Podejrzewa się, że tradycja pieczenia rogali wywodzi się dawnych czasów, gdy podczas jesiennego święta bogom składano ofiary z wołów lub w biedniejszych czasach — z ciasta zwijanego w wole rogi. Kościół najpewniej przejął zwyczaj i połączył go ze św. Marcinem, a dokładniej z kształtem podkowy, którą zgubił jego koń.

Kim jednak był św. Marcin? Marcin urodził się około 316 r. na Węgrzech, był synem rzymskiego legionisty. Jako dziecko przeniósł się do Włoch. Według opowieści był żołnierzem. Pewnego zimowego dnia spotkał zmarzniętego żebraka. W reakcji na przykry widok potrzebującego człowieka oddał mu połowę żołnierskiego płaszcza i cały majątek, który miał przy sobie. Dlaczego tylko połowę? Prawdopodobnie dlatego, że jedna połowa ekwipunku legionisty należała do imperium, a druga do żołnierza. Oddał więc wszystko, co do niego należało. Nocą Marcinowi we śnie ukazał się Chrystus, dziękując za podzielenie się płaszczem. Niedługo później Marcin przyjął chrzest, miał wtedy 23 lata. Ta historia wielokrotnie była przytaczana w poznańskich kościołach, jako przykład słusznego postępowania dla wiernych. Święty Marcin zmarł w wieku 71 lat. Pochowany został 11 listopada.

W 1891 roku tuż przed 11 listopada proboszcz parafii św. Marcina ks. Jan Lewicki zaapelował do wiernych, by ci wzorem patrona zrobili coś dobrego dla potrzebujących. Według przekazów prekursorem wypieku rogala świętomarcińskiego w Poznaniu był więc Józef Melzer, który wypiekał słodycze dla biednych. Namówił wtedy swojego szefa, by wskrzesić tradycję, sprzedać rogale bogatym, a biedni mogli otrzymać je za darmo.

Pojawiają się też inne teorie, niektóre źródła podają, że kształt poznańskich rogali może mieć związek z królem Janem III Sobieskim, kiedy to władca ruszył na odsiecz wiedeńską. Na pamiątkę zwycięstwa miał powstać właśnie kształt rogala.

Pierwszy udokumentowany przekaz o rogalach na 11 listopada pochodzi jednak z 1860 roku, kiedy w „Dzienniku Poznańskim” opublikowano reklamę wypieku. W 1901 roku zwyczaj przejęło Stowarzyszenie Cukierników, a po I wojnie światowej kontynuował go Franciszek Rączyński. Po II wojnie zaś Zygmunt Wasiński.
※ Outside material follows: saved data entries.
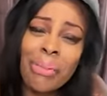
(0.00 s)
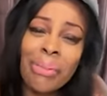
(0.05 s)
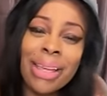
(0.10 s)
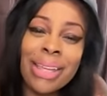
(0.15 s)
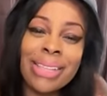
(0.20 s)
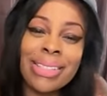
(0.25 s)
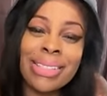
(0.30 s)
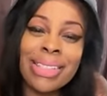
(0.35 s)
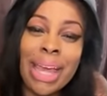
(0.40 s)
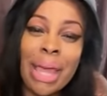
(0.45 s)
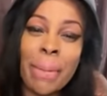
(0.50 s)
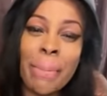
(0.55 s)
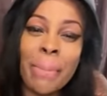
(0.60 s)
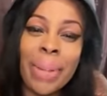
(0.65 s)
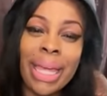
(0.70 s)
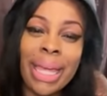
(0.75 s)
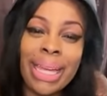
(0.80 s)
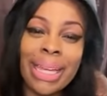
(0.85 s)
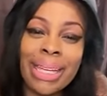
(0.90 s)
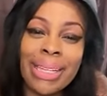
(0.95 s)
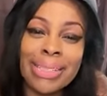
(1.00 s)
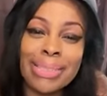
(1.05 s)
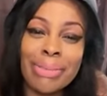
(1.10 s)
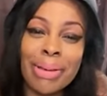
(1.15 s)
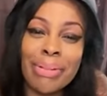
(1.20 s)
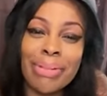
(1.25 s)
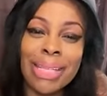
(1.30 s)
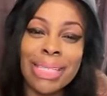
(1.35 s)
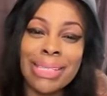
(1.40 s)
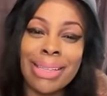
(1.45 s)
When you say beans,
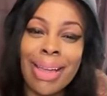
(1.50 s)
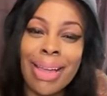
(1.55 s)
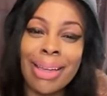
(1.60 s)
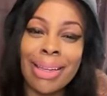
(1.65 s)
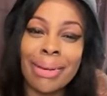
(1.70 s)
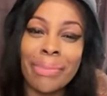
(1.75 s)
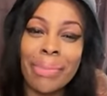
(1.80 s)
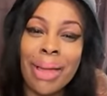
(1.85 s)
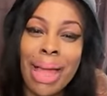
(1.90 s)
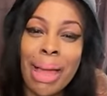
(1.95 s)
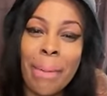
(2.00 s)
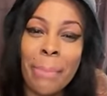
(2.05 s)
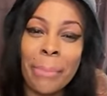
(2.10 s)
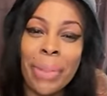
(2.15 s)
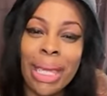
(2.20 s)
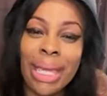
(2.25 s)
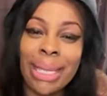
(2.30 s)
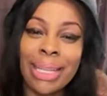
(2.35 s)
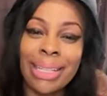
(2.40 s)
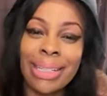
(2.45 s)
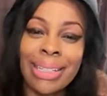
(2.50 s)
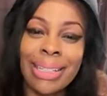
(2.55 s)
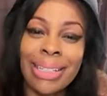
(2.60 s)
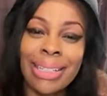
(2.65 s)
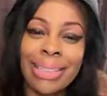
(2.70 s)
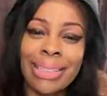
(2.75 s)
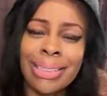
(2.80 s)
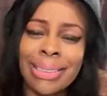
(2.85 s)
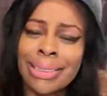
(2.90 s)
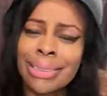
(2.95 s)
what we talking about
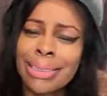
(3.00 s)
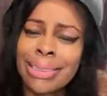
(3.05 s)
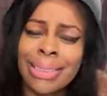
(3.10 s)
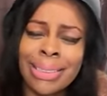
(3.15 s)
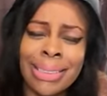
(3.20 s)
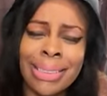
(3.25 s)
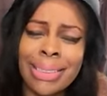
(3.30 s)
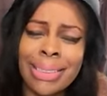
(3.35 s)
beans?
Jak powinien wyglądać prawdziwy rogal świętomarciński?

Tradycyjnie kształt rogala powinien przypominać podkowę, którą miał zgubić koń św. Marcina. Według zaleceń rogale powinny być wypiekane z ciasta półfrancuskiego i ważyć od 150 do 250 granów. Wcześniej rogale były cięższe, miały ważyć nawet 200-250 gramów. To zmieniło się jednak w 2013 roku. 150-200 gramów to cały czas stosunkowo dużo. Dlaczego tak jest? Tradycyjny wypiek wypełniony jest nadzieniem z tartego białego maku z bakaliami i orzechami. Na wierzchu znajduje się też lukier i dodatkowa porcja orzechów.

Certyfikat na rogale

Dziś, by rogal mógł nazywać się świętomarcińskim, musi być wypiekany według specjalnej receptury i w określony sposób. Co więcej, każda cukiernia, która chce posługiwać się tą nazwą, musi uzyskać prawo do wytwarzania produktu regionalnego chronionego prawem Unii Europejskiej. Taki certyfikat mogą otrzymać jedynie piekarnie z Poznania i niektórych powiatów Wielkopolski.
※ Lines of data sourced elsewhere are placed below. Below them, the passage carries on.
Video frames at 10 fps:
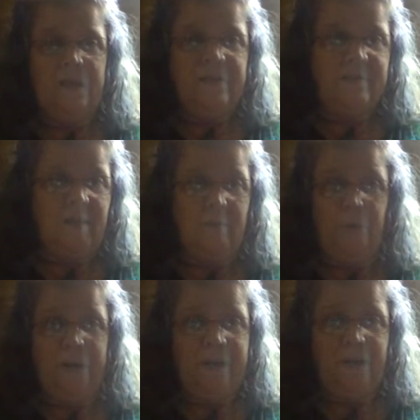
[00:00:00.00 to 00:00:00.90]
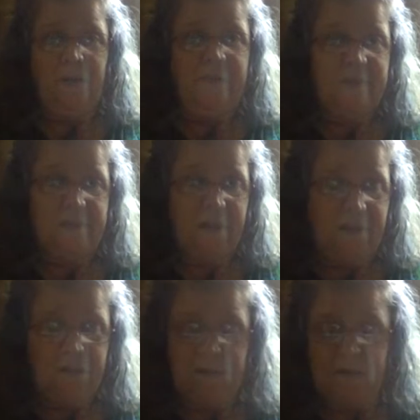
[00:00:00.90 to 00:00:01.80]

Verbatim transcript: is celebrating it on this end.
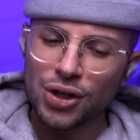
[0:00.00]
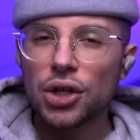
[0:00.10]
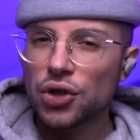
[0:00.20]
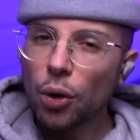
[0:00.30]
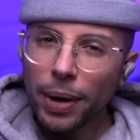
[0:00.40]

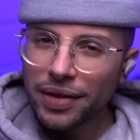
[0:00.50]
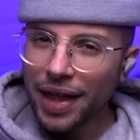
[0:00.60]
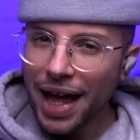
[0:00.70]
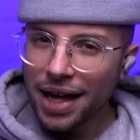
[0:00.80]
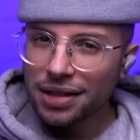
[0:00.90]
So by
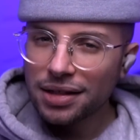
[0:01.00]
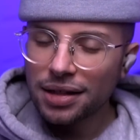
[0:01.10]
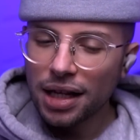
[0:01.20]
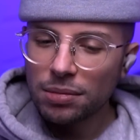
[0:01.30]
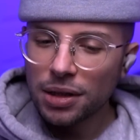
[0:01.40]
that,
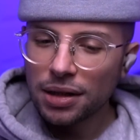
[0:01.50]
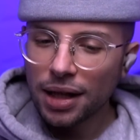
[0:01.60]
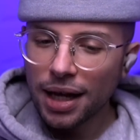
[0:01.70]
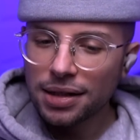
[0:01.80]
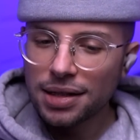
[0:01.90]
they mean
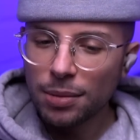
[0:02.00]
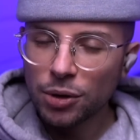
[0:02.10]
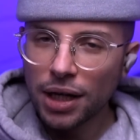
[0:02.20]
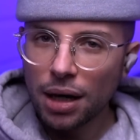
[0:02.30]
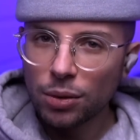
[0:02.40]
that
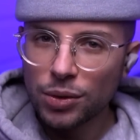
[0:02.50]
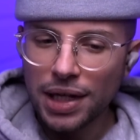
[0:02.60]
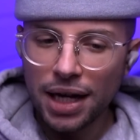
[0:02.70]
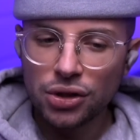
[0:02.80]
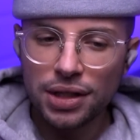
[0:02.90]
Simon Cowell was
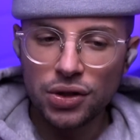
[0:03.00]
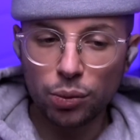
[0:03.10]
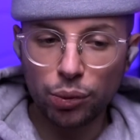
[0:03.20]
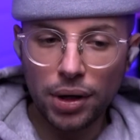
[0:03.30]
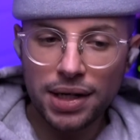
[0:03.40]
actually
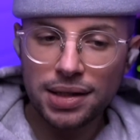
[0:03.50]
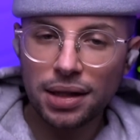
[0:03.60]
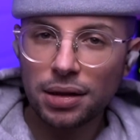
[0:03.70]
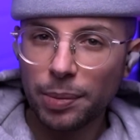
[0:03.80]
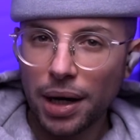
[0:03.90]
surprised
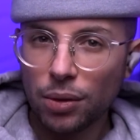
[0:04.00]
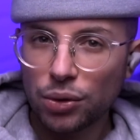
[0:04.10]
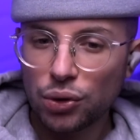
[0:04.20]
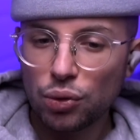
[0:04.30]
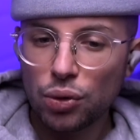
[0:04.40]
that the power
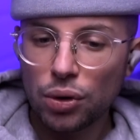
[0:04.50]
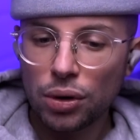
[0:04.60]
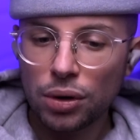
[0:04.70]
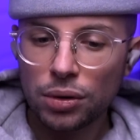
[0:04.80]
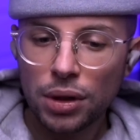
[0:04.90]

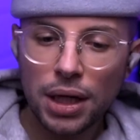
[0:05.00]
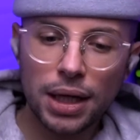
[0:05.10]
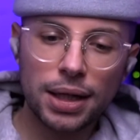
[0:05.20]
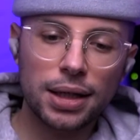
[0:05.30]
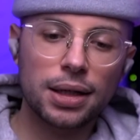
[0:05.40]
duo
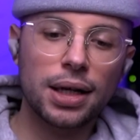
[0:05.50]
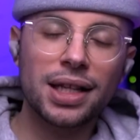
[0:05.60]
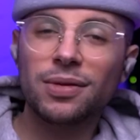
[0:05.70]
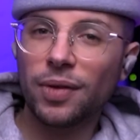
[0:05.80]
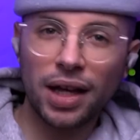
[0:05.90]

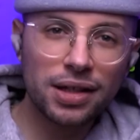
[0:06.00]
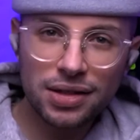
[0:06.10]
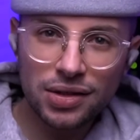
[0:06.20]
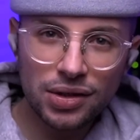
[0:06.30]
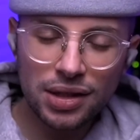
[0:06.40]

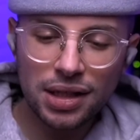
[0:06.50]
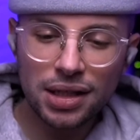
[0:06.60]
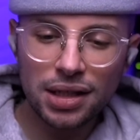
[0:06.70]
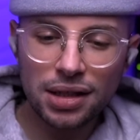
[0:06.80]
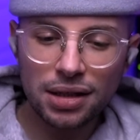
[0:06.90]
advanced to
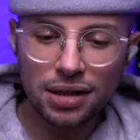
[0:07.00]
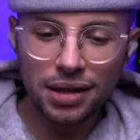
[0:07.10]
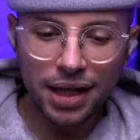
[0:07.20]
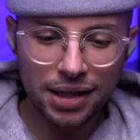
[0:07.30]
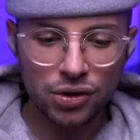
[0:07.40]
the
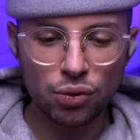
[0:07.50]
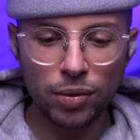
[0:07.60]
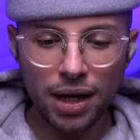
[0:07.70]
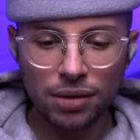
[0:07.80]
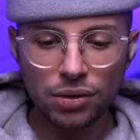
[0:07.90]
next
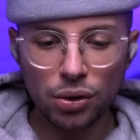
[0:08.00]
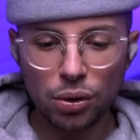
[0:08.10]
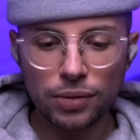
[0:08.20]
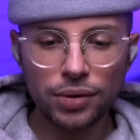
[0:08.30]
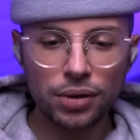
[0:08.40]
round
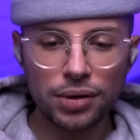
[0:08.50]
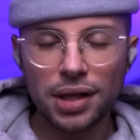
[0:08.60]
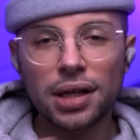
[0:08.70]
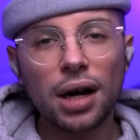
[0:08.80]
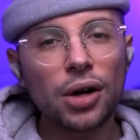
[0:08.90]
over
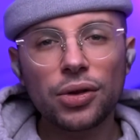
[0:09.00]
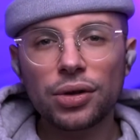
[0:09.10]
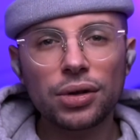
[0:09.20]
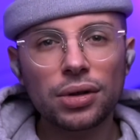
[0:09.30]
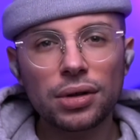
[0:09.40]
the
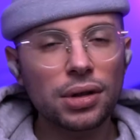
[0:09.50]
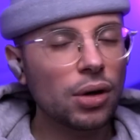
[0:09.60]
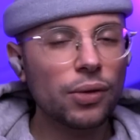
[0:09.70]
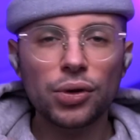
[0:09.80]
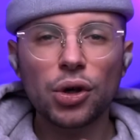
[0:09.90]
other,
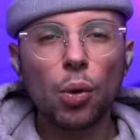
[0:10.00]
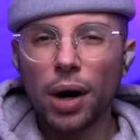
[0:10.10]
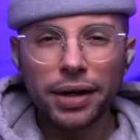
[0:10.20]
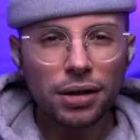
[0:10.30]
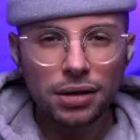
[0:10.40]
over the
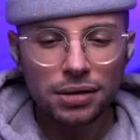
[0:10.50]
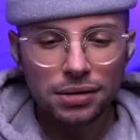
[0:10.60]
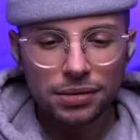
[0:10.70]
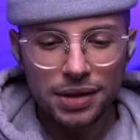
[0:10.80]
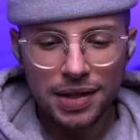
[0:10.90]
choir?
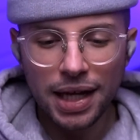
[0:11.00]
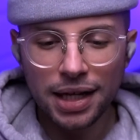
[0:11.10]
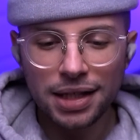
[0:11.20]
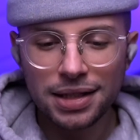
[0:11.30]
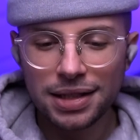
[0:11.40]
Is
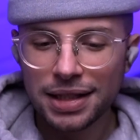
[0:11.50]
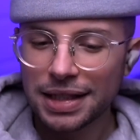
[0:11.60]
that it?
30 października 2008 roku nazwa „rogal świętomarciński” została wpisana do rejestru chronionych nazw pochodzenia i chronionych oznaczeń geograficznych w Unii Europejskiej. Wielkopolscy cukiernicy co rok zobowiązani są do przeprowadzania procedury certyfikacji. Sprawdzany jest dobór składników i sposób wypieku, a nawet ozdoby. Po przejściu procedury cukiernia dostaje Potwierdzenie Prawa do wytwarzania Produktu Regionalnego chronionego Prawem Unii Europejskiej. Każdemu producentowi prawdziwych rogali wydaje się numerowane Świadectwo Jakości Handlowej.

Prawdziwy rogal świętomarciński musi składać się m.in. z półfrancuskiego ciasta, białego maku, wanilii, mielonych daktyli lub fig, śmietany, rodzynek, margaryny i skórki pomarańczowej.
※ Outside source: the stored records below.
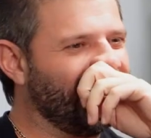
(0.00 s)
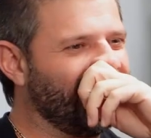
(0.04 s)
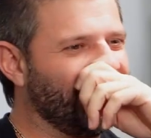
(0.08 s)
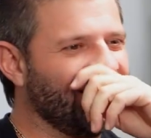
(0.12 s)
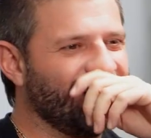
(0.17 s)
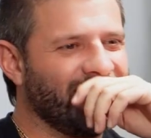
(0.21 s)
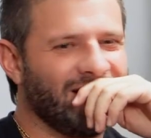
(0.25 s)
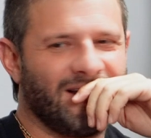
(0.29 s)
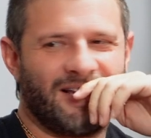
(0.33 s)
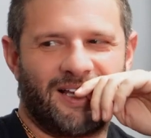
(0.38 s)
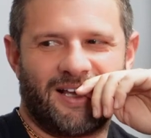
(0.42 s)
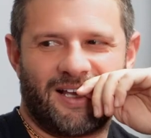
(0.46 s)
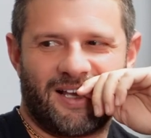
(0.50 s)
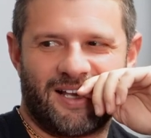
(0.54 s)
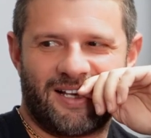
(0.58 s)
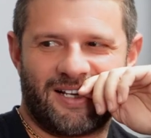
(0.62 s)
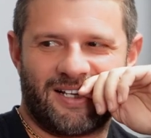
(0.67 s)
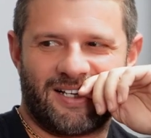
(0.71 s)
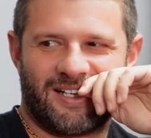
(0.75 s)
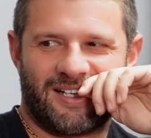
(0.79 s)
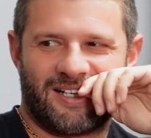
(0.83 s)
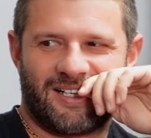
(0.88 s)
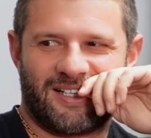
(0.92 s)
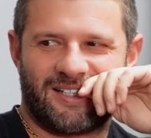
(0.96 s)
in the mid
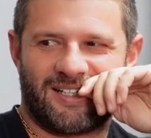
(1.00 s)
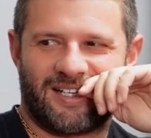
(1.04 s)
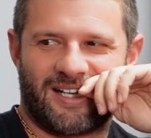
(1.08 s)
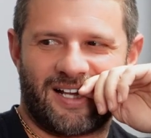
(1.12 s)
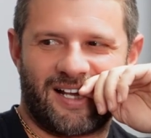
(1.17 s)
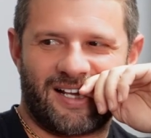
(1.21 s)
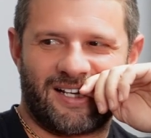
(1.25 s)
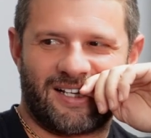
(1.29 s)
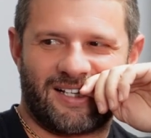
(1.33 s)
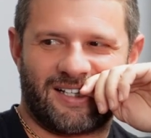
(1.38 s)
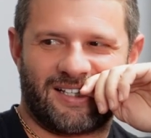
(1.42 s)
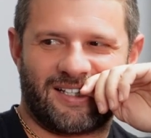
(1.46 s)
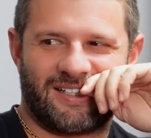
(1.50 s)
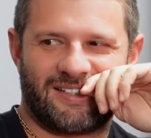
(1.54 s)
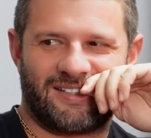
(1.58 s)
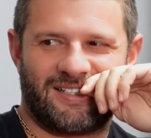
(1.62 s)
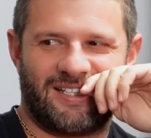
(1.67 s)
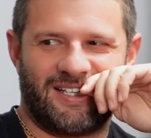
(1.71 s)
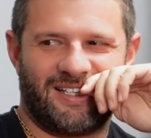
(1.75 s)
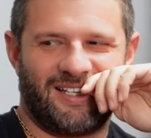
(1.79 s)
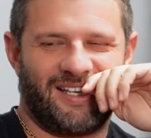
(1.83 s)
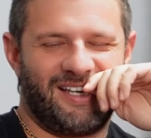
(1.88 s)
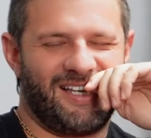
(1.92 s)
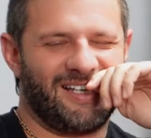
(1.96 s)
fours for that car,
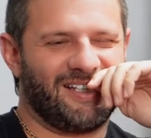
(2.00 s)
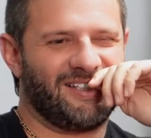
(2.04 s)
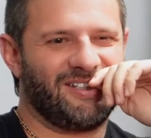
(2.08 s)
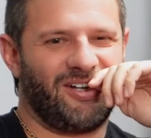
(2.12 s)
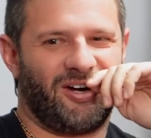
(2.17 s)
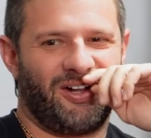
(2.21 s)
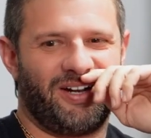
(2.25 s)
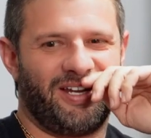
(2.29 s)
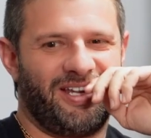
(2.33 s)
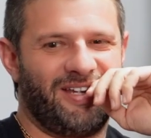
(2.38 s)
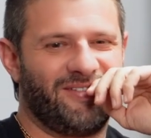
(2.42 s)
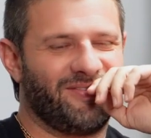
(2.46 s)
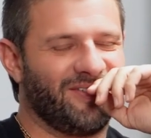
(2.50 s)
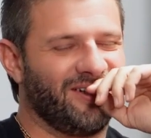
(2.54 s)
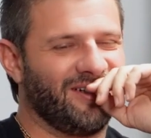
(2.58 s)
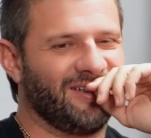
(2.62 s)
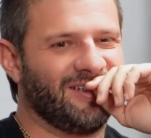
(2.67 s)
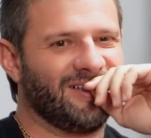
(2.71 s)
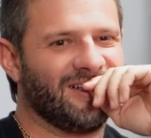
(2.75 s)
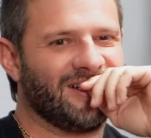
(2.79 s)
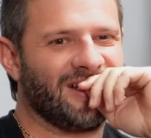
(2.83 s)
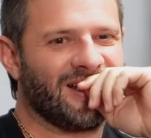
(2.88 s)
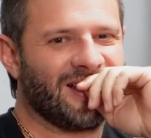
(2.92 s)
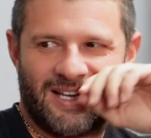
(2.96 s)
man." Not even.
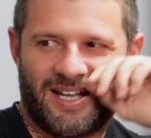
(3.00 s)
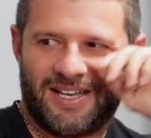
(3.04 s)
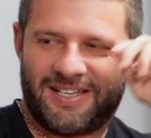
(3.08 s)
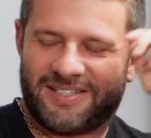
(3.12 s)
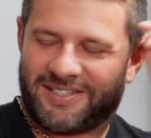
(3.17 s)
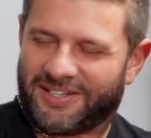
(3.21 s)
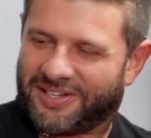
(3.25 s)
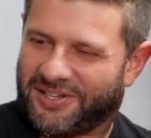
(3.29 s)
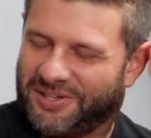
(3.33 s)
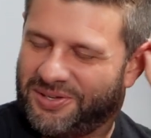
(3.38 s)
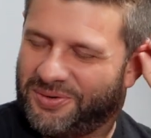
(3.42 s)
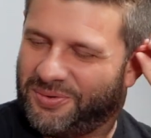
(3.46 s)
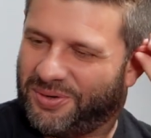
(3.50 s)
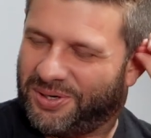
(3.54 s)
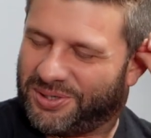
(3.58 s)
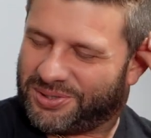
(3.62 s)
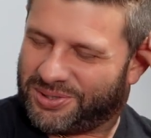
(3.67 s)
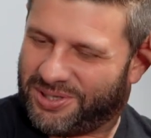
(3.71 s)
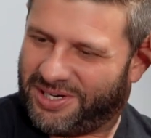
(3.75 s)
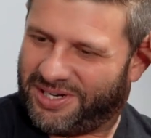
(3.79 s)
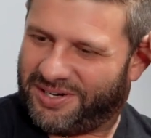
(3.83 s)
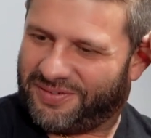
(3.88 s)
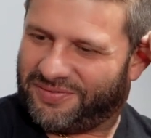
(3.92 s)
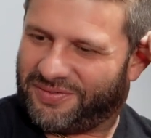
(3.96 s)
And he's like, "And you want to
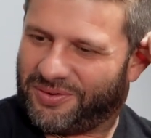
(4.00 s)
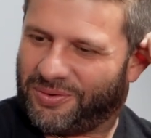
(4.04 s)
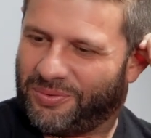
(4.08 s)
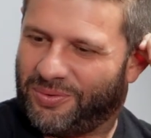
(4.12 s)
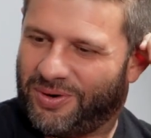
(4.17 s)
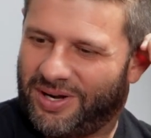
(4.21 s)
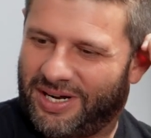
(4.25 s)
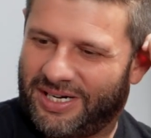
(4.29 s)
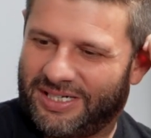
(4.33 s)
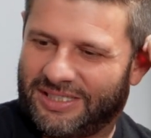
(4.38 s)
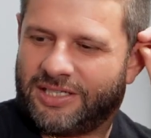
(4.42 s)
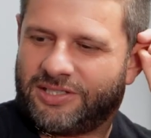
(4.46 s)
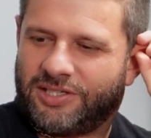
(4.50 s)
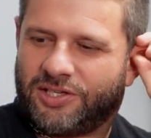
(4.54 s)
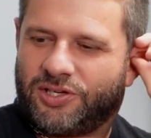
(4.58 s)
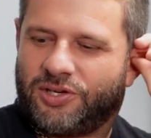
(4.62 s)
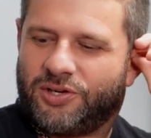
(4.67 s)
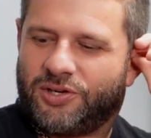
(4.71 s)
trade it for what?" It's like,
Ta receptura budzi jednak wśród cukierników niemałe zamieszanie. Od lat trwa bowiem dyskusja na temat zasadności używania margaryny zamiast masła. Niektórzy specjaliści twierdzą, że receptura powinna dopuszczać użycie masła i zmielonych migdałów zamiast olejku migdałowego. Swoje zdanie argumentują tym, że w dawnych przepisach często podawano właśnie masło. Część z nich rezygnuje więc z certyfikatu na rzecz smaku.

Ten zabieg tłumaczy się jednak ceną i dostępnością. Margaryna jest tańsza, więc spada przy tym cena produkcji wypieku, a to przekłada się na ostateczny koszt rogala, który i tak jest już stosunkowo drogi. Za kilogram specjału trzeba już zapłacić przynajmniej 40 zł. To oznacza, że za sztukę płaci się kilkanaście złotych, a w Poznaniu, jak doskonale wiadomo, cena jest bardzo ważna!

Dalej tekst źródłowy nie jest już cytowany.